Next, we examined the synergistic effects of Ir-1 and radiation therapy in lung cancer cells. Firstly, the inhibitory effect of Ir-1 in combination with different radiation doses (0, 2, 4, 6 Gy) on colony formation was evaluated in A549, H1299, and BEAS-2B cells. Figures 2A, B) illustrates that Ir-1 potentiated the inhibitory effect of radiation on colony formation in A549 cells. The results indicate that Ir-1 significantly enhances the inhibitory effect at a radiation dose of 6 Gy. A similar enhancement was observed in H1299 cells, as shown in Figures 2C, D, where Ir-1 significantly increased the radiation-induced inhibition of colony formation at 6 Gy. The sensitive enhancement ratio (SER) of Ir-1 in A549 cells (1.592) and H1299 cells (1.191) were higher than compared to CDDP in the respective cell lines (1.099 and 1.138). Additionally, Ir-1 also enhanced the radiation-induced inhibition of colony formation in BEAS-2B cells (Figures 2E, F), the SER of Ir-1 in BEAS-2B cells was 1.003 which was lower than that in A549 and H1299 cells. Based on these results, 6 Gy was selected as the optimal radiation dose for subsequent experiments.

Figure 2

Figure 2. Ir-1 increased radiation-induced inhibition of colony formation in lung cancer cells. The A549 (A, B), H1299 (C, D) and BEAS-2B (E, F) cells were treated with Ir-1 and CDDP for 24 h and exposure to 6 Gy radiation. Survival fraction was used to evaluate cell radiosensitivity. Data shown as mean ± SD, n = 3. **p < 0.01, ***p < 0.001, ****p < 0.0001.

3.3 Ir-1 increased radiation-induced apoptosis in lung cancer cells

Following, we examined whether Ir-1 could enhance radiation-induced lung cancer cells apoptosis. The results indicated that in both A549 cells and H1299 cells, the numbers of apoptotic cells in the Ir-1 + 6 Gy radiation group were significantly higher compared to the 6 Gy radiation group (Figures 3A, B).

Figure 3

Figure 3. Ir-1 increased radiation-induced apoptosis in lung cancer cells. (A), Representative flow cytometry results for A549, H1299 and BEAS-2B cells. (B), The data analysis from flow cytometry results. Data shown as mean ± SD, n = 3. *P < 0.05.

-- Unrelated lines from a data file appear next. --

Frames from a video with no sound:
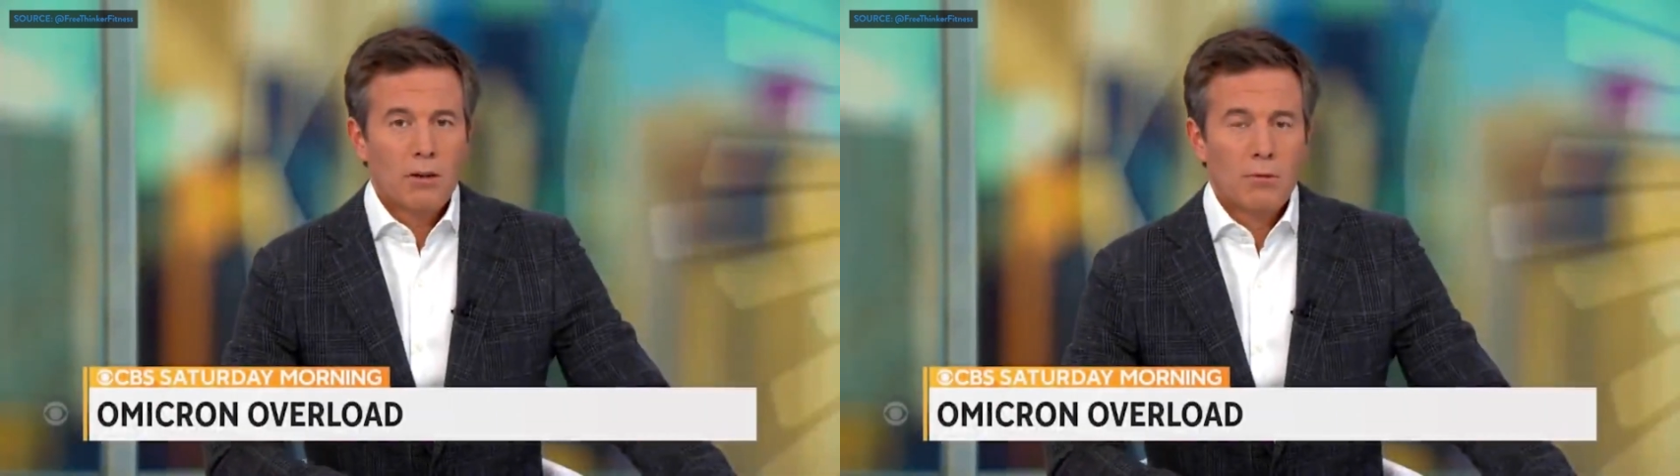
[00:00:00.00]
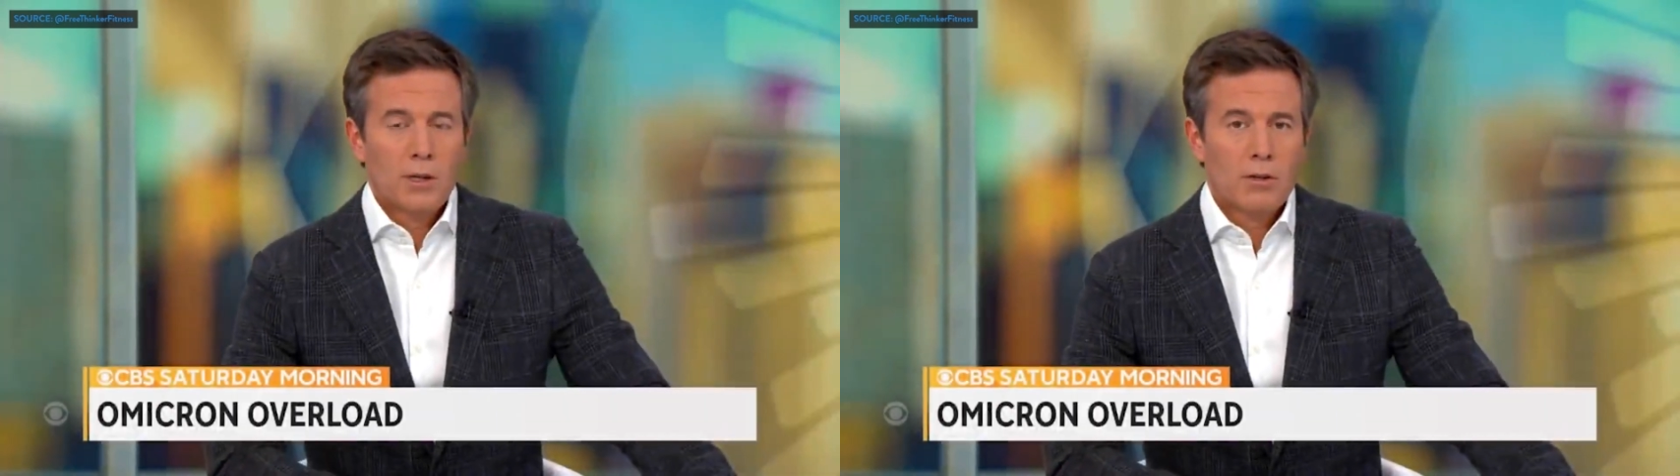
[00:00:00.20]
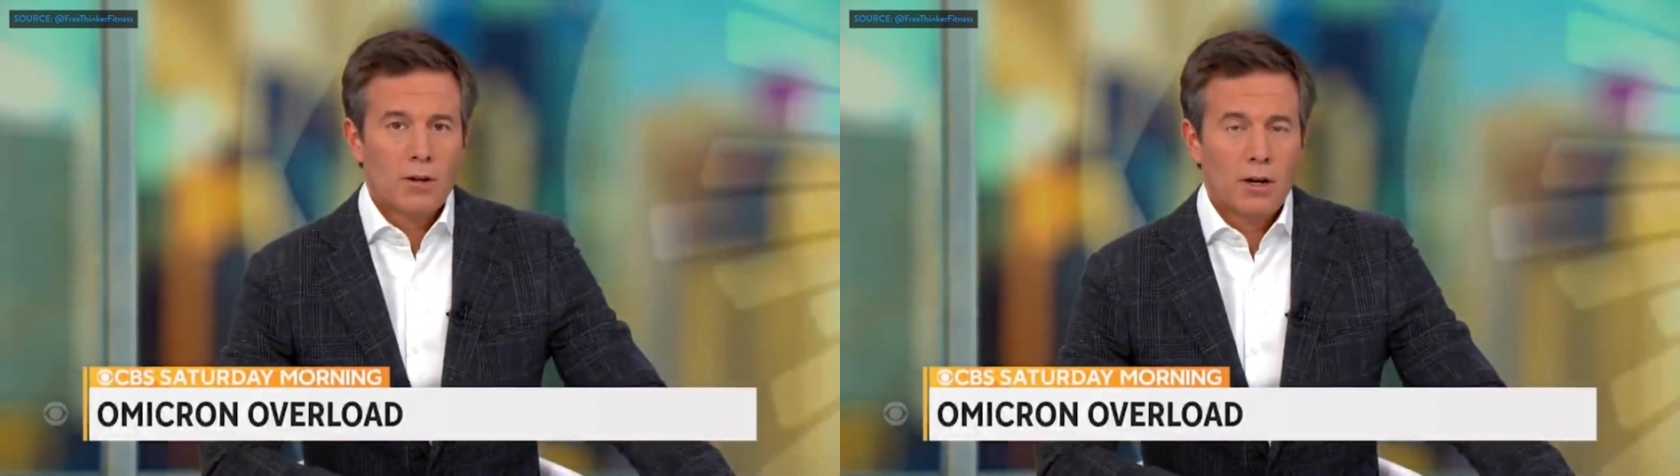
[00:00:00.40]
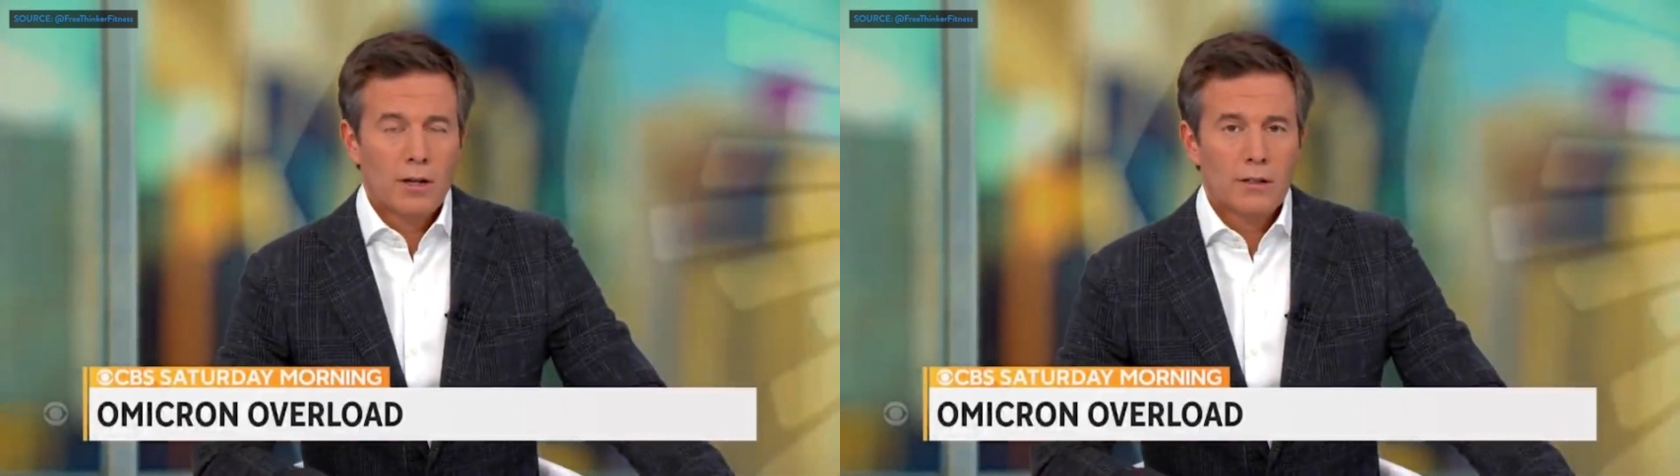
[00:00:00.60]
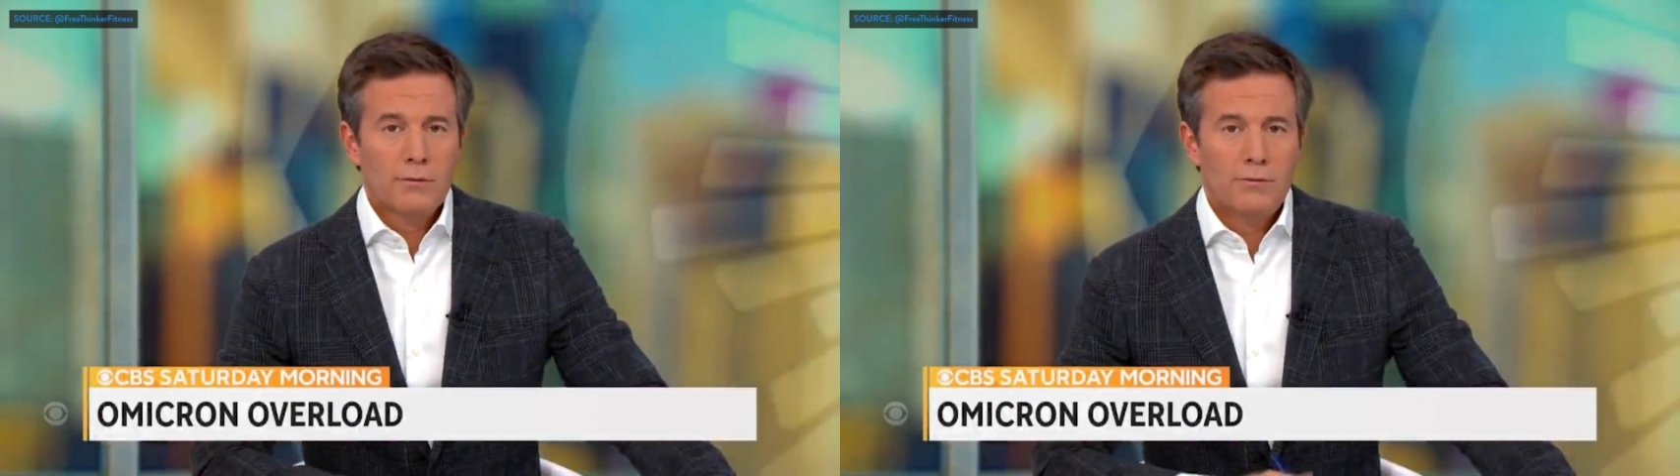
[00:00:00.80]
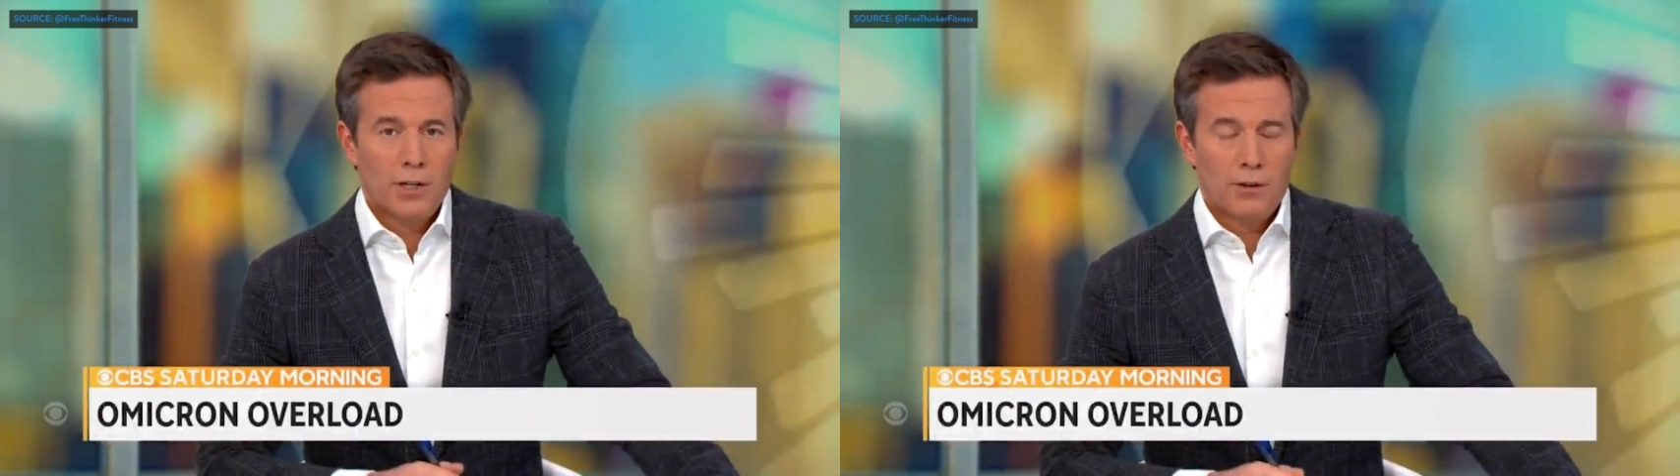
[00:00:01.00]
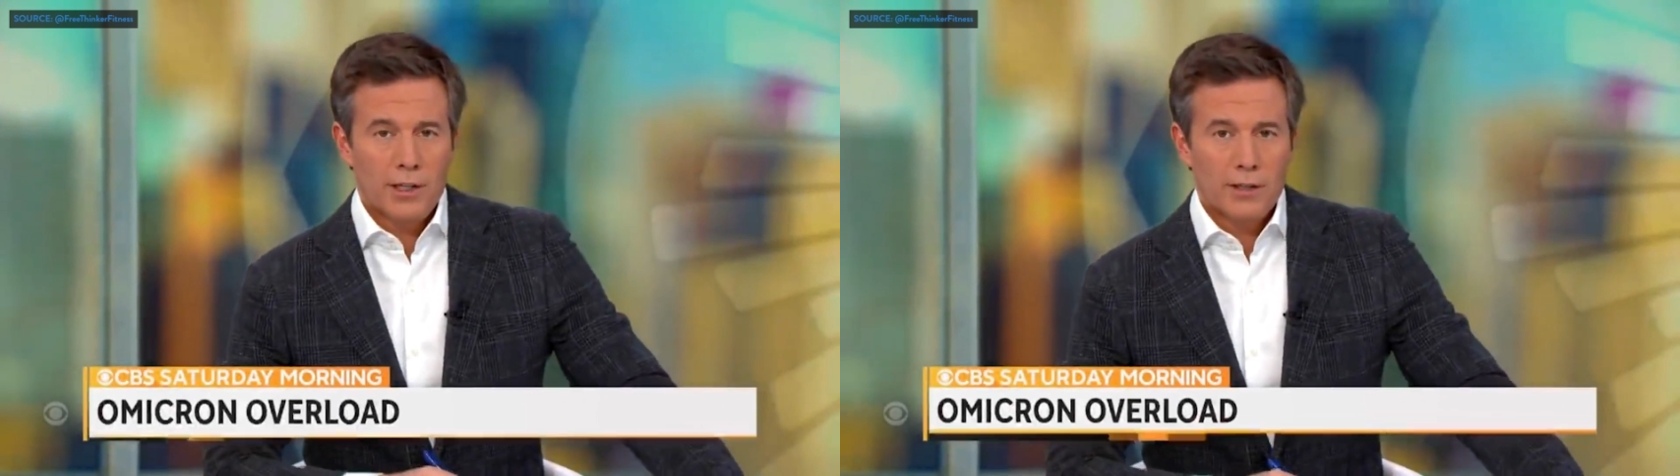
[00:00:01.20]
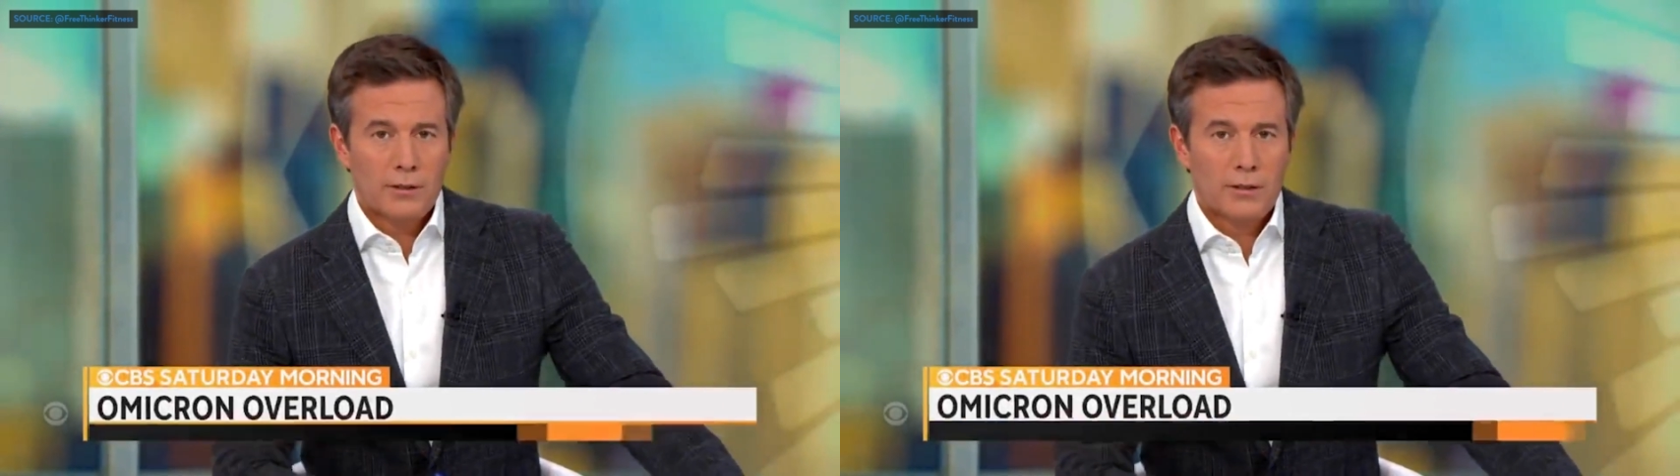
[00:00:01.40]
Omicron
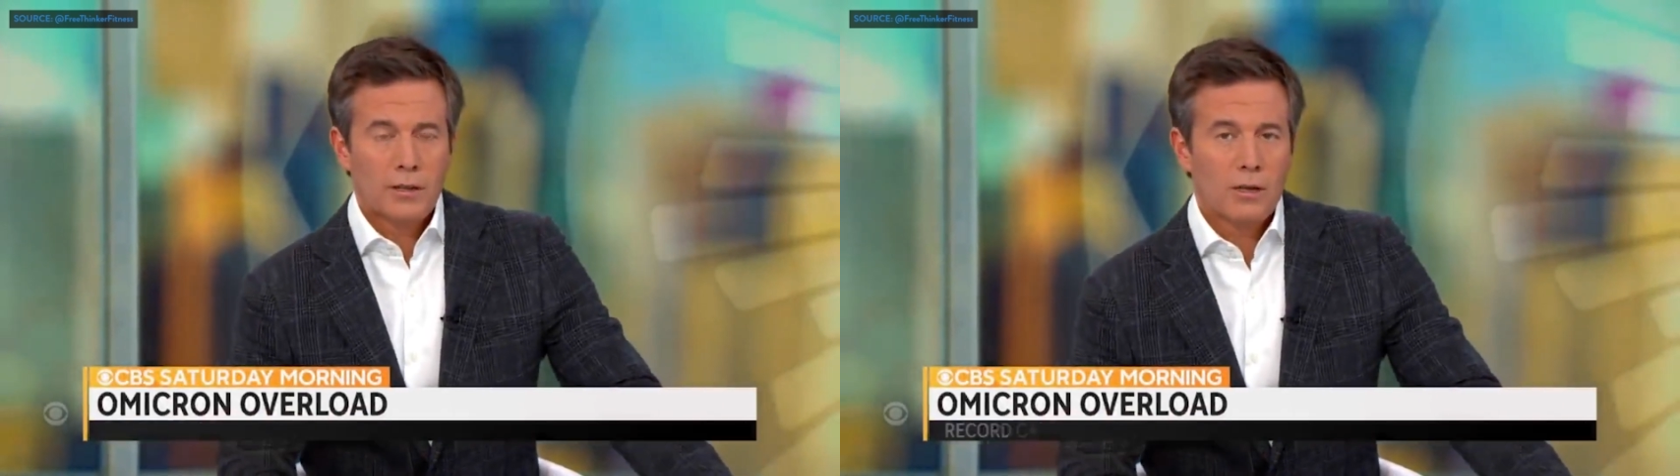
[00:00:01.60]
variant.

3.4 Ir-1 increased radiation-induced cell cycle arrested in lung cancer cells

We then examined whether Ir-1 combined with radiation influenced the cell cycle distribution of lung cancer cells. As shown in Figure 4, the cell cycle distribution of A549 cells and H1299 cells was significantly altered in the Ir-1 + 6 Gy group, reflecting that an increase at G2/M phase in Ir-1+6 Gy group compared with other groups. In the 6 Gy group, the proportions of A549 cells in the G0/G1, S, and G2/M phase were respectively 78.24% ± 1.18%, 5.17% ± 0.98%, and 16.59% ± 0.28%, respectively. In the Ir-1 + 6 Gy group, these proportions changed to 71.48% ± 1.25%, 4.37% ± 0.24%, and 23.79% ± 1.36%, indicating a decrease of approximately 6.76% in the G0/G1 phase and an increase of approximately 7.2% in the G2/M phase. The similar results were found in H1299 cells. In BEAS-2B cells, only slight changes in G0/G1, S and G2/M phase were observed between 6Gy group and Ir-1 + 6 Gy group.

Figure 4

Figure 4. Ir-1 increased radiation-induced cell cycle arrested in lung cancer cells. (A), Representative flow cytometry results of cell cycle distribution in A549, H1299, and BEAS-2B cells following 24-hour treatment with Ir-1 or CDDP, with or without 6 Gy irradiation. (B), Cell cycle distribution analysis based on (A). Data shown as mean ± SD, n = 3.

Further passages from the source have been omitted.